After what felt like days of swirling and runaway thoughts and a myriad of questions, the police finally called my family and called the school clinic and I was escorted there. Soon after, several of my college roommates arrived to be with me while the admission process continued. After talking briefly with the clinic staff, I was transferred to the local hospital’s Psychiatric Unit.
Within the next few hours my parents arrived in town and tried to begin to make sense of what had happened. I recall my parents visiting me in the hospital mostly my Dad whose anxiety I could sense was through the roof. Within a couple of days, we made arrangements to go back home to Augusta, Georgia. I unenrolled from classes and moved back home to live with my parents for the spring and summer of 1985. No one was sure yet if this was a temporary reaction to stress as a Senior and as a Senior thesis writer or the beginning of a lifelong behavioral health diagnosis and challenge.

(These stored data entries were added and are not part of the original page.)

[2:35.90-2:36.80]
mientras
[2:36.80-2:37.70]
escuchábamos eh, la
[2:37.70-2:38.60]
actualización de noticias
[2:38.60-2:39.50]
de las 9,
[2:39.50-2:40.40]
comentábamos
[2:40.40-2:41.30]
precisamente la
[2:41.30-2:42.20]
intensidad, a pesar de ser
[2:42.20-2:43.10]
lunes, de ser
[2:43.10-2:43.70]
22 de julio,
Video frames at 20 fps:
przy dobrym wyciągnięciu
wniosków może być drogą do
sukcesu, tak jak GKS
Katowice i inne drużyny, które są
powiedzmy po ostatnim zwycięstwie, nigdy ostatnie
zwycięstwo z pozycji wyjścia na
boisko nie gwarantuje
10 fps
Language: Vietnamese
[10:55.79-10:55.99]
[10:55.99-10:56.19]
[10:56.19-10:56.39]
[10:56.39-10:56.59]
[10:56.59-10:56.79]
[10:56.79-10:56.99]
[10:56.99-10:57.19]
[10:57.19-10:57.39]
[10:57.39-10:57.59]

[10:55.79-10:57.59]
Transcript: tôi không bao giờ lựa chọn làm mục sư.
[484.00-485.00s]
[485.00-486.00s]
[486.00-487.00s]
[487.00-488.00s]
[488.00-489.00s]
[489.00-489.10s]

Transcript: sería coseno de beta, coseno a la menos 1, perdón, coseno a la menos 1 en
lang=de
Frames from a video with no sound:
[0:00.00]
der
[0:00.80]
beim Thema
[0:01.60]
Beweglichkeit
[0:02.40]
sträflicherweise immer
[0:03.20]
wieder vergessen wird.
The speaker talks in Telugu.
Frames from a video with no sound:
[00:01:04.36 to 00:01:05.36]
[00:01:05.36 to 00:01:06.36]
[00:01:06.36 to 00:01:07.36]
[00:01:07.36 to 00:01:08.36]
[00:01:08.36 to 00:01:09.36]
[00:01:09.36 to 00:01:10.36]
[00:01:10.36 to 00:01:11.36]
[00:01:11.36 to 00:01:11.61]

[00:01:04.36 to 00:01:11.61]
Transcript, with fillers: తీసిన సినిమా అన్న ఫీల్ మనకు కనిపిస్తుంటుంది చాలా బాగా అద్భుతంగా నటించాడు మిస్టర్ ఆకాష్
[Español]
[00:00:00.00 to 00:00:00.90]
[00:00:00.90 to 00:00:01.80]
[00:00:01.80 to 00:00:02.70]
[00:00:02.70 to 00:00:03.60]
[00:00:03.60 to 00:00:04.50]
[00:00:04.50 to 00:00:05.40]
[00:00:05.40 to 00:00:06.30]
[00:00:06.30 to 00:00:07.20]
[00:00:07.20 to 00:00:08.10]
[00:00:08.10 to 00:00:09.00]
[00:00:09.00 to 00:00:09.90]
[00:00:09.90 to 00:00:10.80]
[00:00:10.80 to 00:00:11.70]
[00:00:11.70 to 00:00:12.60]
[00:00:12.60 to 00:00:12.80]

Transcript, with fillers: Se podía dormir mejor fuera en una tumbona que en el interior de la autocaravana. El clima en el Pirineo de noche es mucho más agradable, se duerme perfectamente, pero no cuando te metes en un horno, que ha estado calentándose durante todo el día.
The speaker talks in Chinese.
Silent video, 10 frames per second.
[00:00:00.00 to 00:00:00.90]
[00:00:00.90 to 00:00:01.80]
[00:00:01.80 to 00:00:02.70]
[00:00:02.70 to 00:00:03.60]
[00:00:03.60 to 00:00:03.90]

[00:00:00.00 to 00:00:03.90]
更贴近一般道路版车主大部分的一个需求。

Are you more interested in blogs on various aspects and challenges of bipolar illness? Or are you more interested in a chapter approach with a short chapter for each consecutive blog? I have written about a 100 page manuscript which could be condensed into 35 short chapters each with its own blog.
I am interested in writing about my experiences managing bipolar illness which was diagnosed in 1985 while a Senior at Ivy League College (name not listed). This is almost 35 years ago and also accounts for almost two thirds of my life. I believe that stigma is the primary issue I have had to deal with when managing through this bipolar illness. Similar stigma issues may exist for other mental illness diagnoses. For me the stigma has been at least 50% of the battle. If this story sounds like something you would be interested in hearing more about, please let me know. I am at the juncture now of trying to determine whether to share intimate details about my health and my life in order to get my story out there and to connect with others through story-telling who may share a bipolar diagnosis or know someone who does.